ETRETAT. Blotti pour la nuit sous un bateau typique d’Etretat, Tounéco s’éveille » à la mer « .
Pendant la nuit, les vagues s’étaient faites plus lointaines. Dans le petit matin, le ciel prend des allures rougeoyantes et le soleil, venant du fond de la vallée, darde le ciel et ses nuages roses, légers. Nonchalamment, Tounéco sort la tête d’entre ses pattes et contemple le paysage… Quand soudain : Alerte ! On a pris la mer !
Hier soir vers minuit, elle était là, tout contre le Perrey, mais ce matin, dans la lumière blafarde, c’est à peine s’il l’entraperçoit briller, là-bas, au fond de la baie. Blotti vers le chantier naval, il découvre les parcs à huitres et une étendue sans galet, le platier rocheux.

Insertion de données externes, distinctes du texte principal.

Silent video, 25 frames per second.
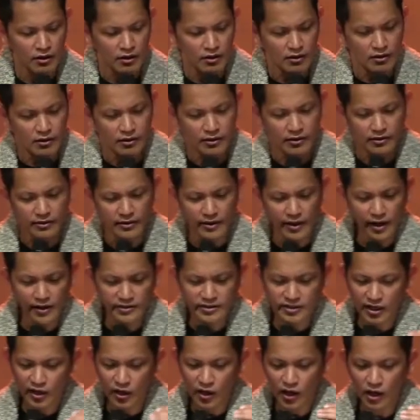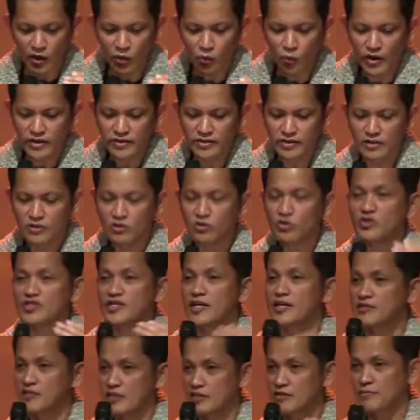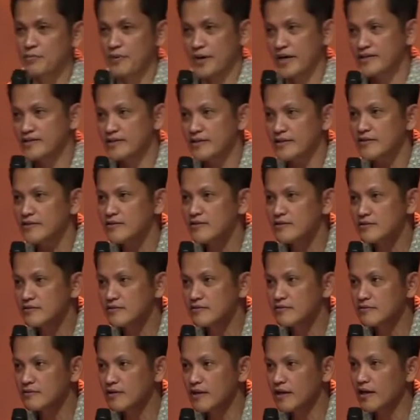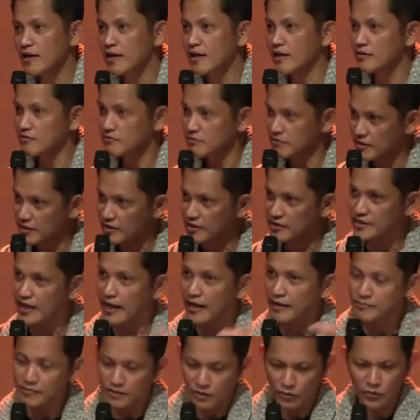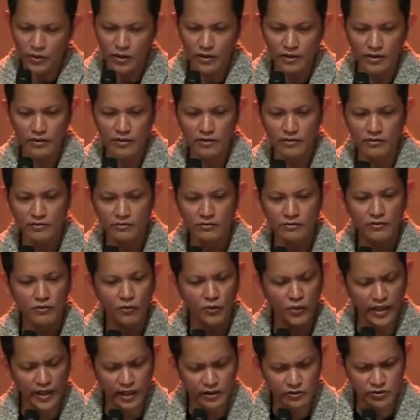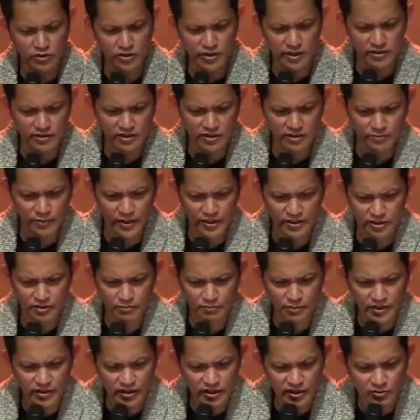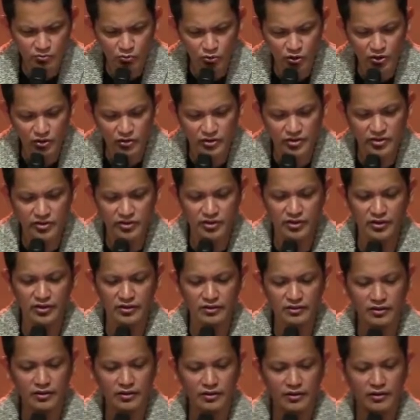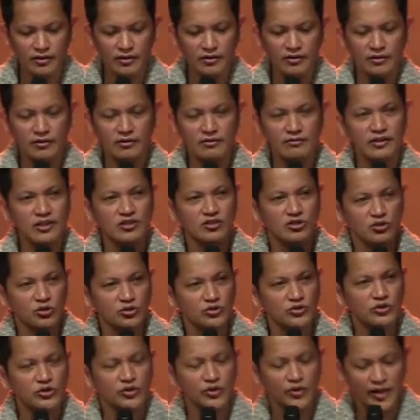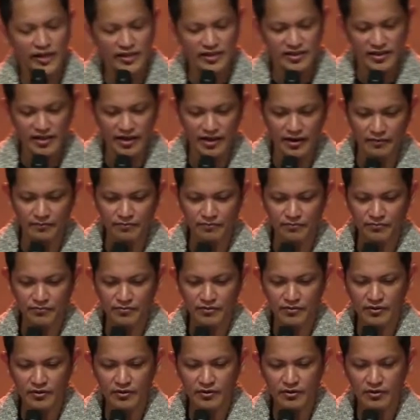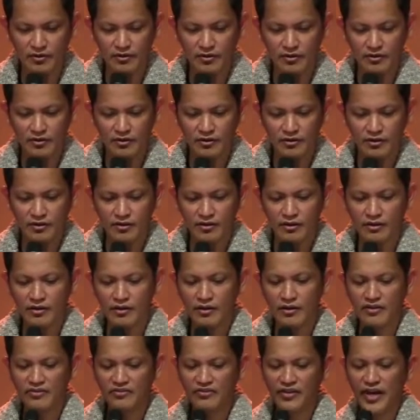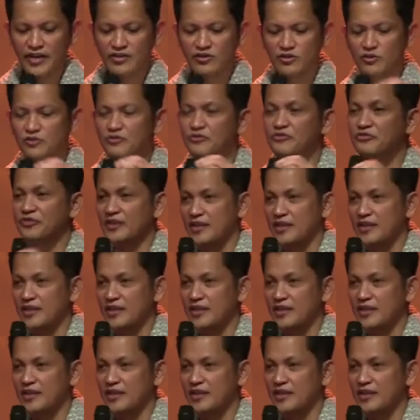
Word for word: Yeah, he, he wants us to sense his presence, and there are times that we, we get to sense his presence, but he's more concerned that you trust him than you feel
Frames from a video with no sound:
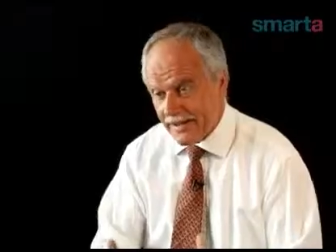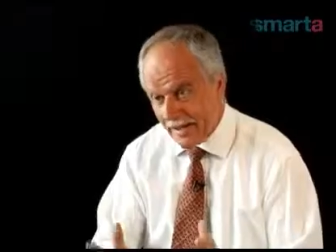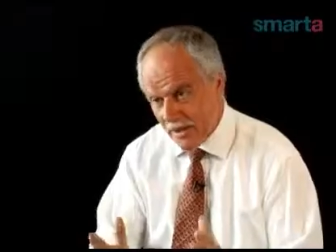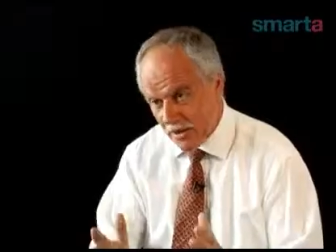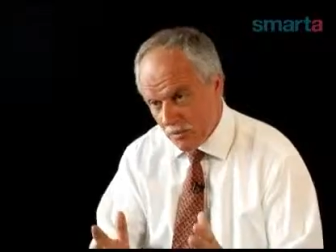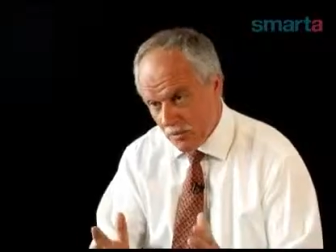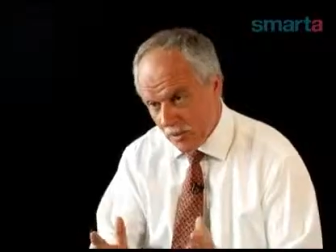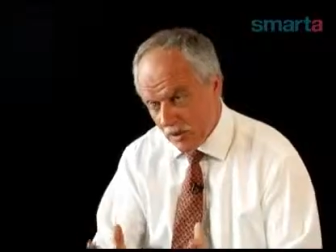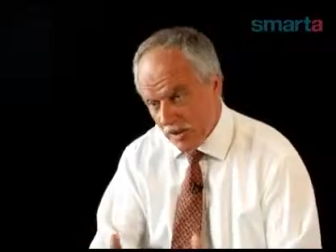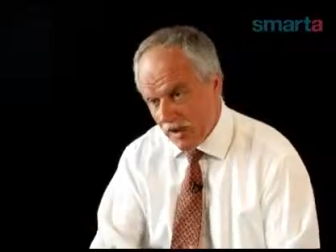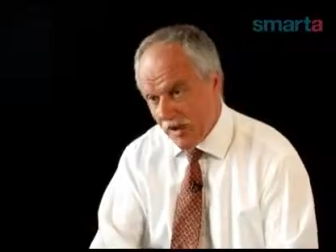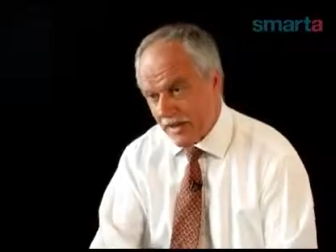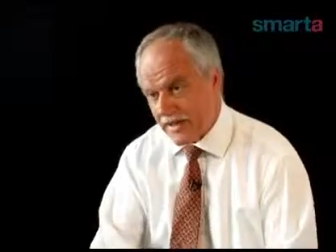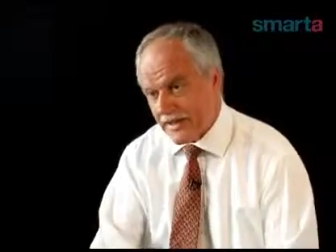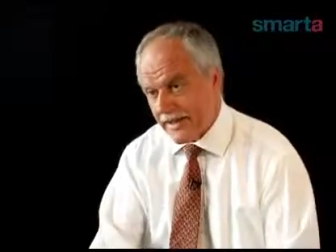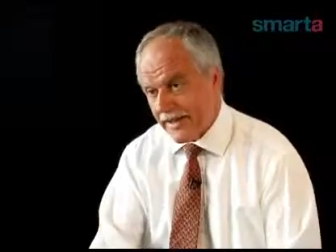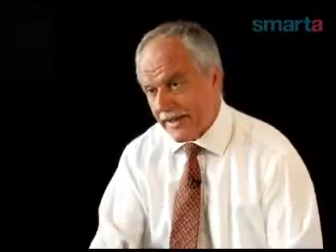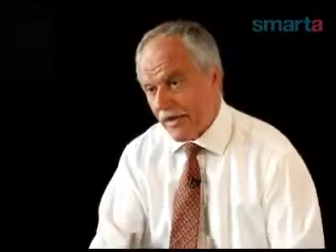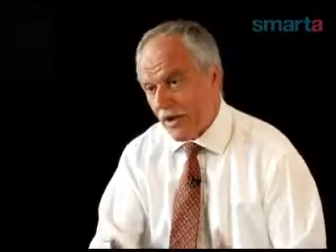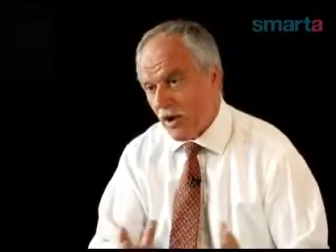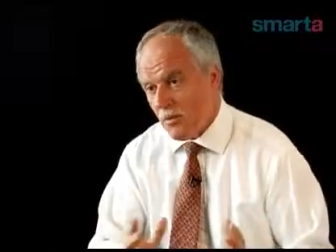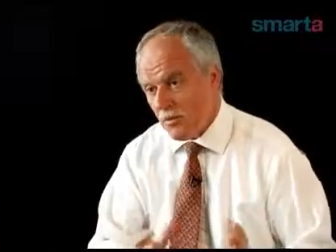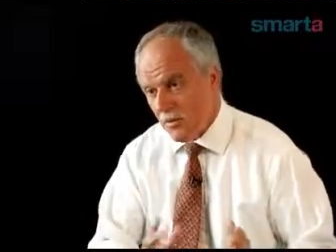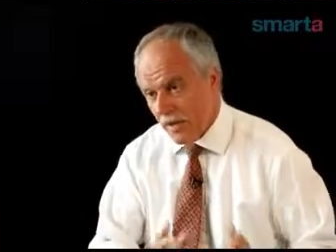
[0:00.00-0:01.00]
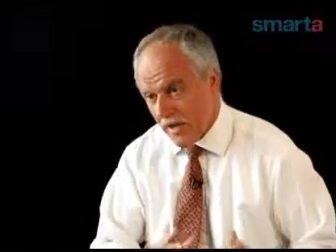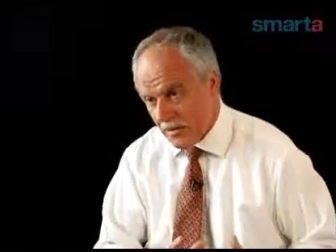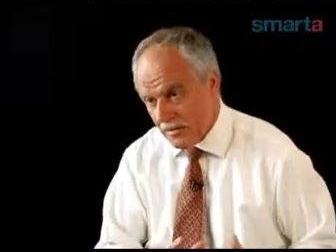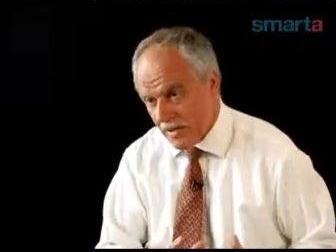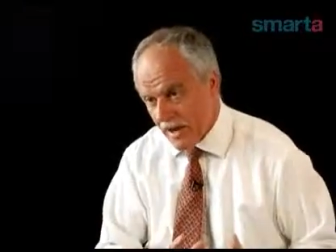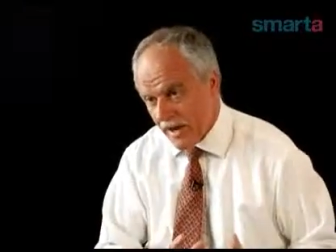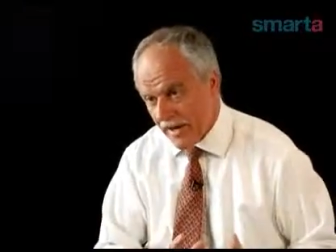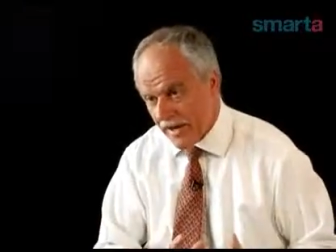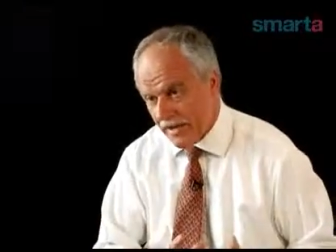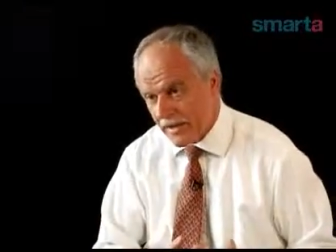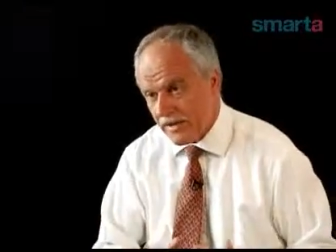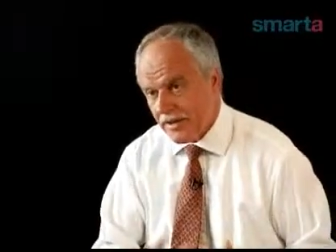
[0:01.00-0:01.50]
and we like to get our money
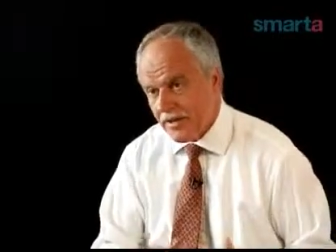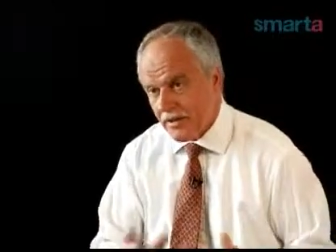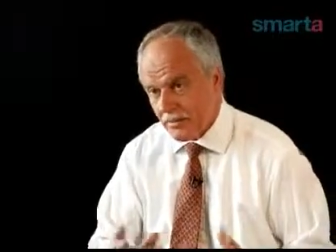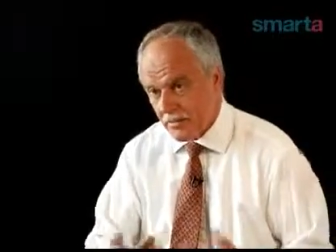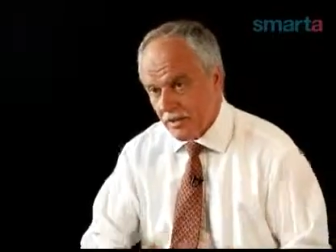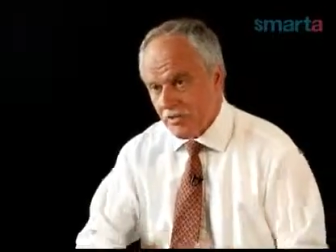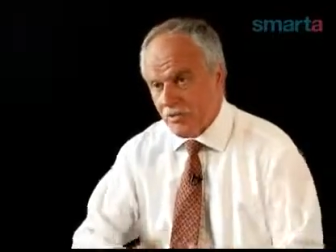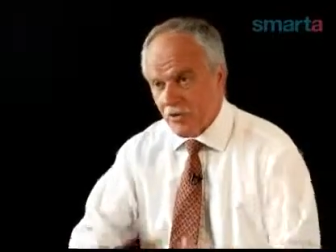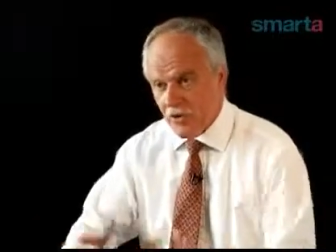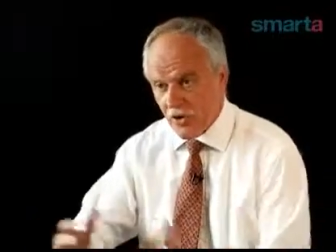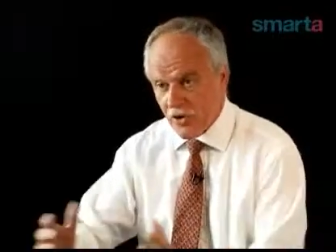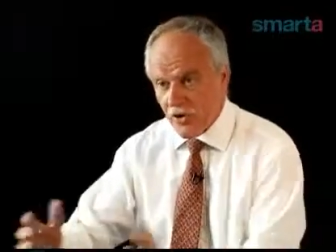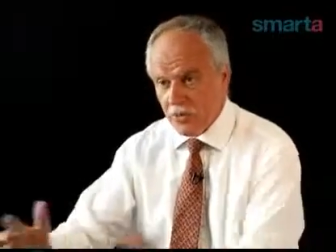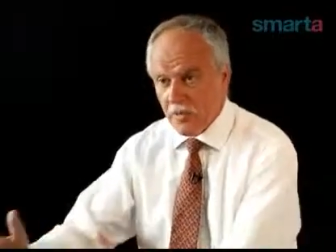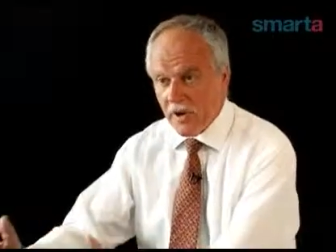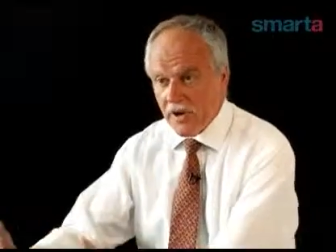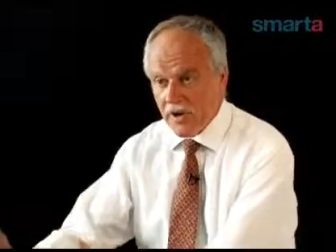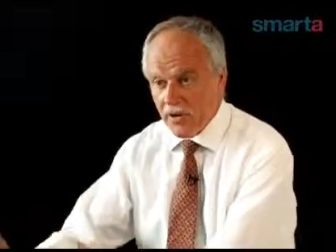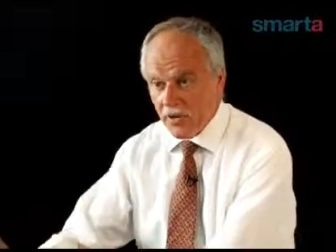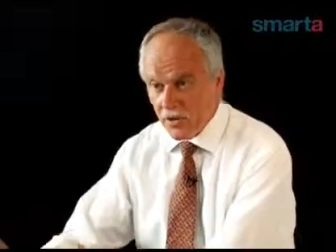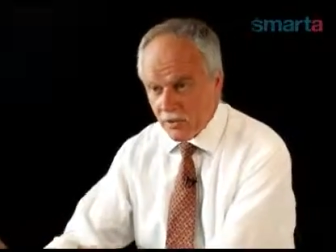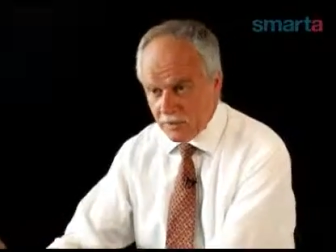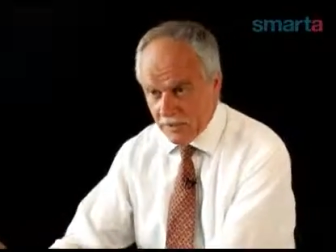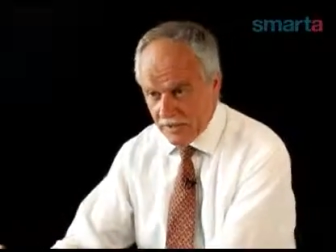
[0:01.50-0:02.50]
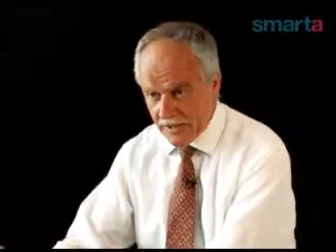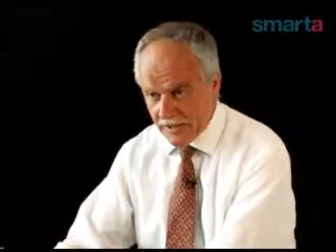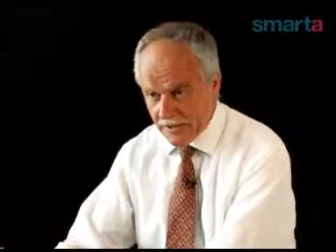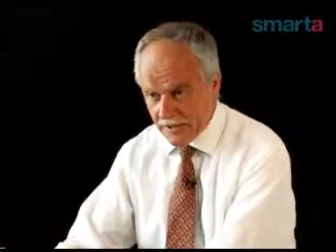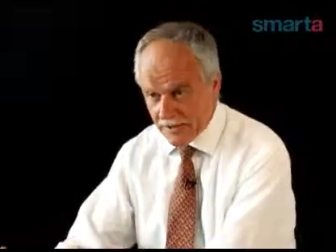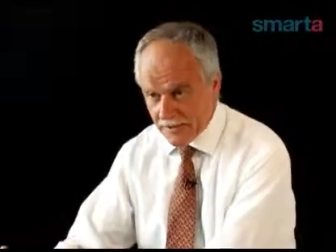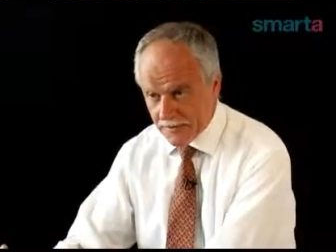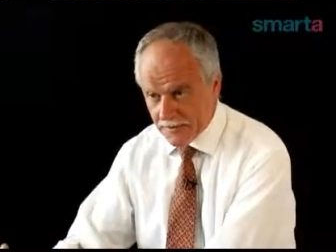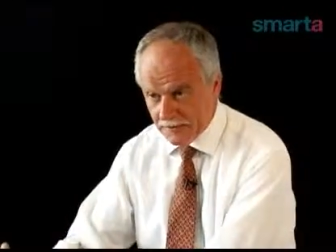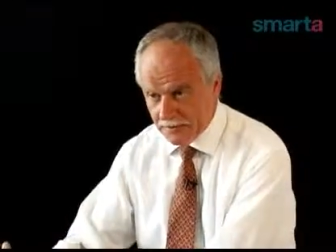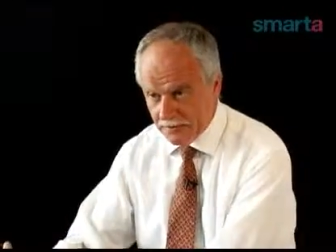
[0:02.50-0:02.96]
back before you make your million.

On vient, un bruit sourd sur le sol, des claquements de caoutchouc, le glissement d’une fermeture éclair, une silhouette s’éloigne, loin, là-bas, à la rencontre de la mer. Un lampadaire comme point de ralliement sur le Perrey des Manants, trois dames d’un âge certain s’encouragent avant de laisser choir leur peignoir de bain et de se diriger plus à droite vers le galet à la rencontre des vagues encore plus lointaines. Des odeurs de café et de croissants dévalent d’un restaurant proche, des portières claquent, quelques bises aussi, des mains se serrent, des voix s’élèvent. On dirait que tout ce petit monde vient constater les dégâts : la mer n’est plus là !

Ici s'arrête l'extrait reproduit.